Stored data
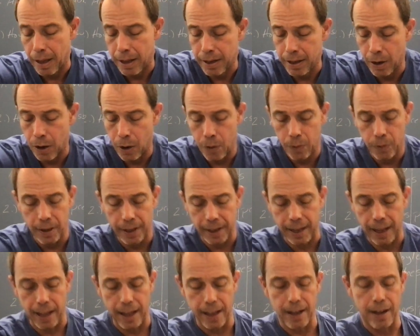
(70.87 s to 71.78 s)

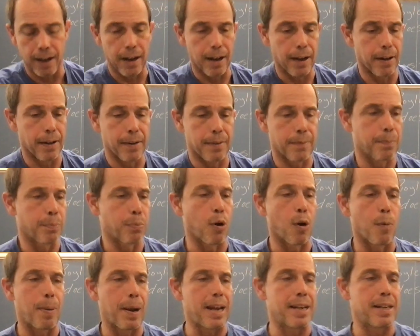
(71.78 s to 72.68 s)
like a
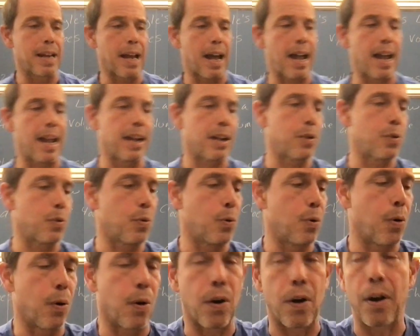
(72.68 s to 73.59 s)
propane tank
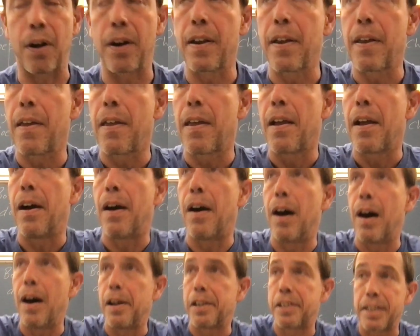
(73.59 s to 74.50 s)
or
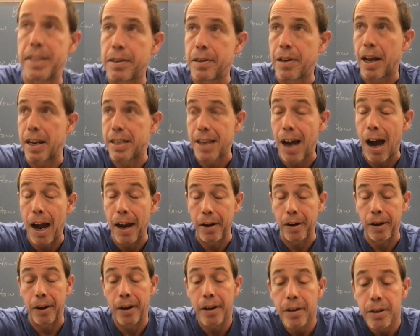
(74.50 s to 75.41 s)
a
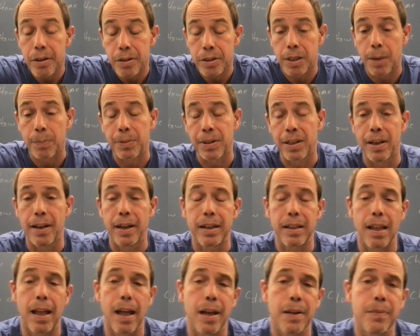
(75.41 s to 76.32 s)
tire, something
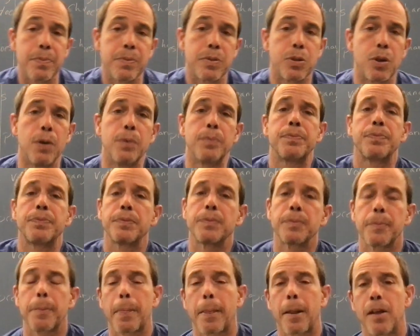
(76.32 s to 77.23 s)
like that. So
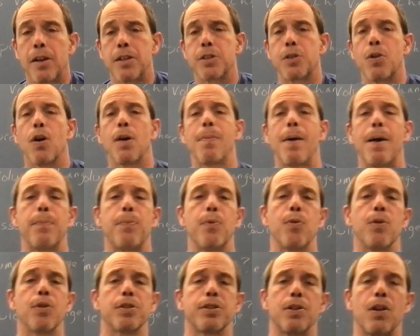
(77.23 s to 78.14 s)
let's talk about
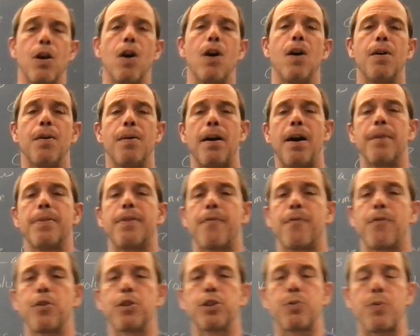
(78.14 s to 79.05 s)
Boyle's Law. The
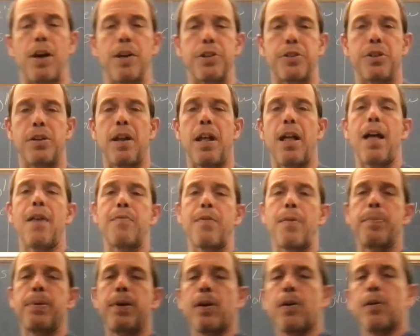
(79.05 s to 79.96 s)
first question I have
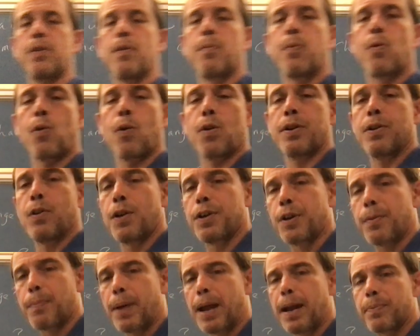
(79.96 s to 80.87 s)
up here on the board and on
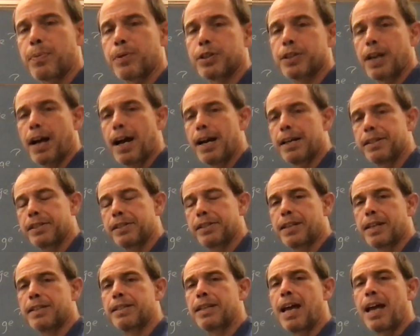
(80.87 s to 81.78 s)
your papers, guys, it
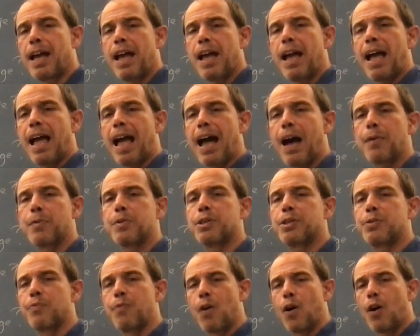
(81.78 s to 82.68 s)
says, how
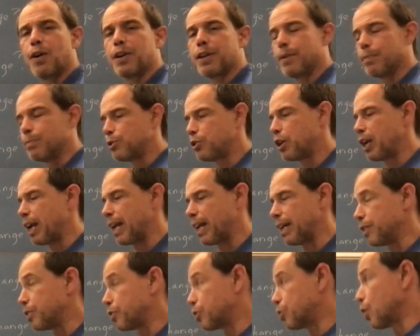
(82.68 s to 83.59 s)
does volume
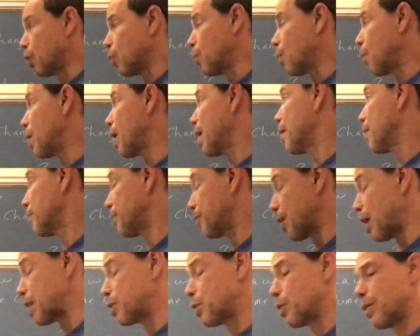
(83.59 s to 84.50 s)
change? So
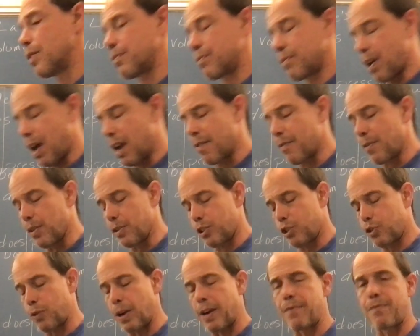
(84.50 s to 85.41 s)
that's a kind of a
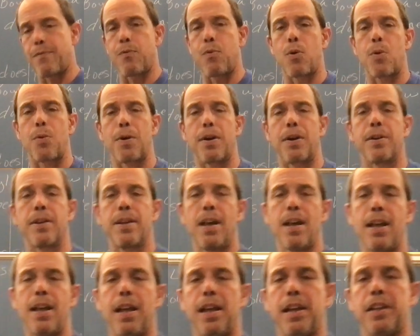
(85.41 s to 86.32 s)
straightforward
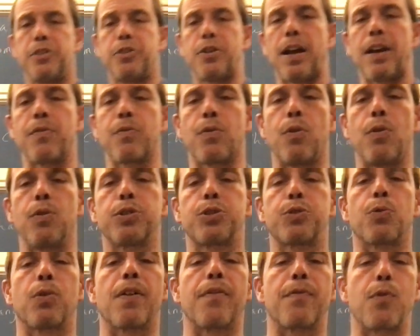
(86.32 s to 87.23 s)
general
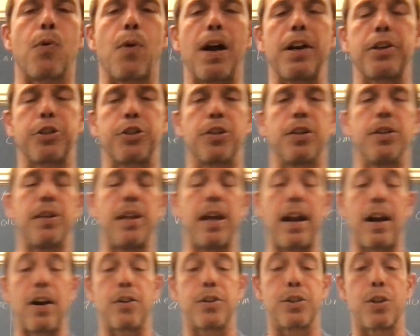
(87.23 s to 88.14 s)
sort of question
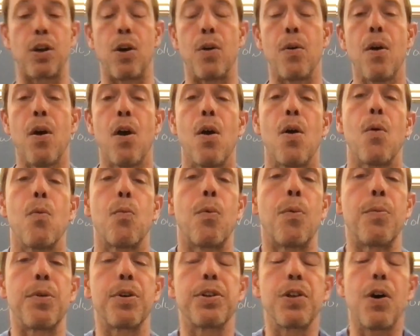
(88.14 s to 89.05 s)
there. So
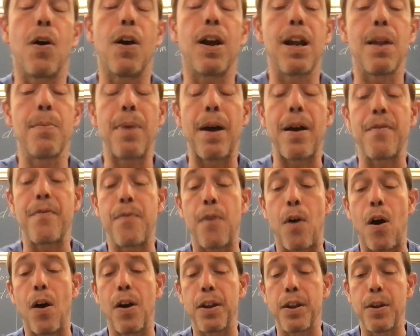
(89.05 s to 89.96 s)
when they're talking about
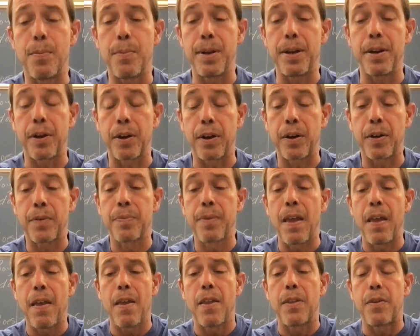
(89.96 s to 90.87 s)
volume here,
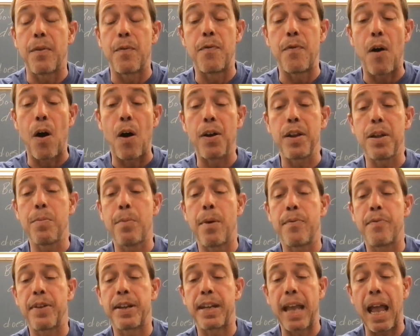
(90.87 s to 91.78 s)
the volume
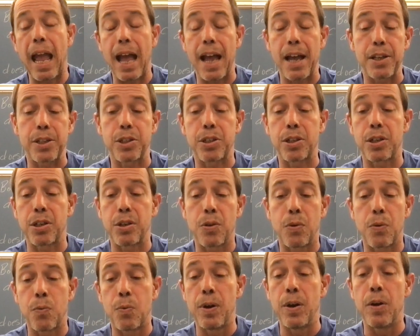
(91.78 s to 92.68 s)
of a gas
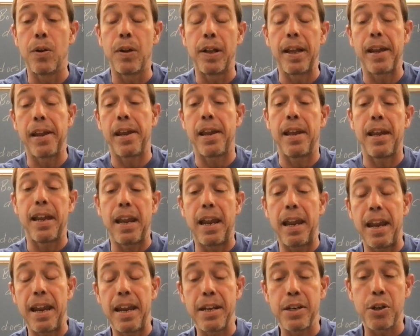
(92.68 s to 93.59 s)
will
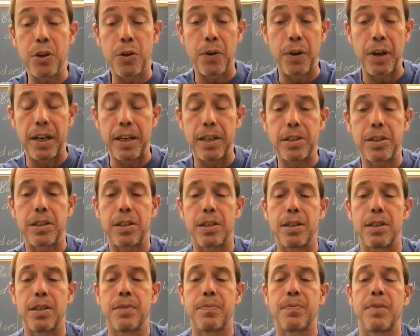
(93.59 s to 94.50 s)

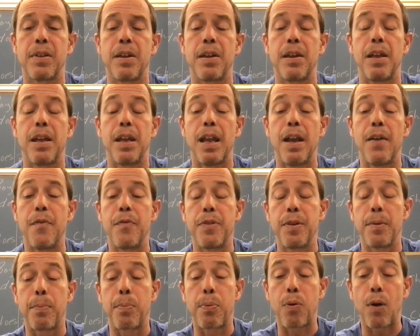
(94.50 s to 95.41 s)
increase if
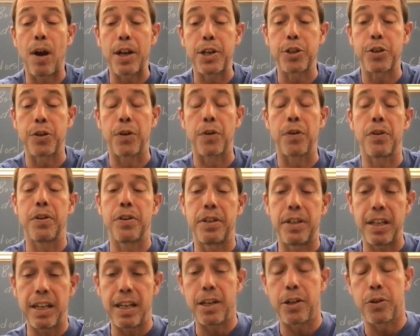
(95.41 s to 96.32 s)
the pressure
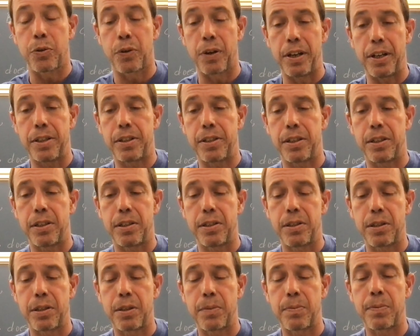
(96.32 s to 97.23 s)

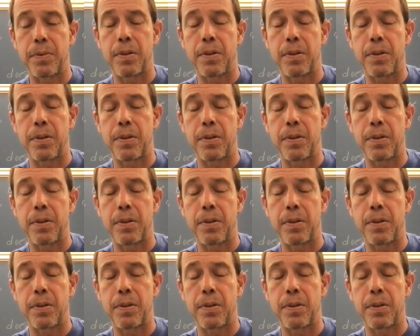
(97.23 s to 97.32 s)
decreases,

- [REQUIRED ACTION]
Print all of the entries word for word. Skip any images they contain.

- [RESULT]
(70.87 s to 71.78 s)

(71.78 s to 72.68 s)
like a
(72.68 s to 73.59 s)
propane tank
(73.59 s to 74.50 s)
or
(74.50 s to 75.41 s)
a
(75.41 s to 76.32 s)
tire, something
(76.32 s to 77.23 s)
like that. So
(77.23 s to 78.14 s)
let's talk about
(78.14 s to 79.05 s)
Boyle's Law. The
(79.05 s to 79.96 s)
first question I have
(79.96 s to 80.87 s)
up here on the board and on
(80.87 s to 81.78 s)
your papers, guys, it
(81.78 s to 82.68 s)
says, how
(82.68 s to 83.59 s)
does volume
(83.59 s to 84.50 s)
change? So
(84.50 s to 85.41 s)
that's a kind of a
(85.41 s to 86.32 s)
straightforward
(86.32 s to 87.23 s)
general
(87.23 s to 88.14 s)
sort of question
(88.14 s to 89.05 s)
there. So
(89.05 s to 89.96 s)
when they're talking about
(89.96 s to 90.87 s)
volume here,
(90.87 s to 91.78 s)
the volume
(91.78 s to 92.68 s)
of a gas
(92.68 s to 93.59 s)
will
(93.59 s to 94.50 s)

(94.50 s to 95.41 s)
increase if
(95.41 s to 96.32 s)
the pressure
(96.32 s to 97.23 s)

(97.23 s to 97.32 s)
decreases,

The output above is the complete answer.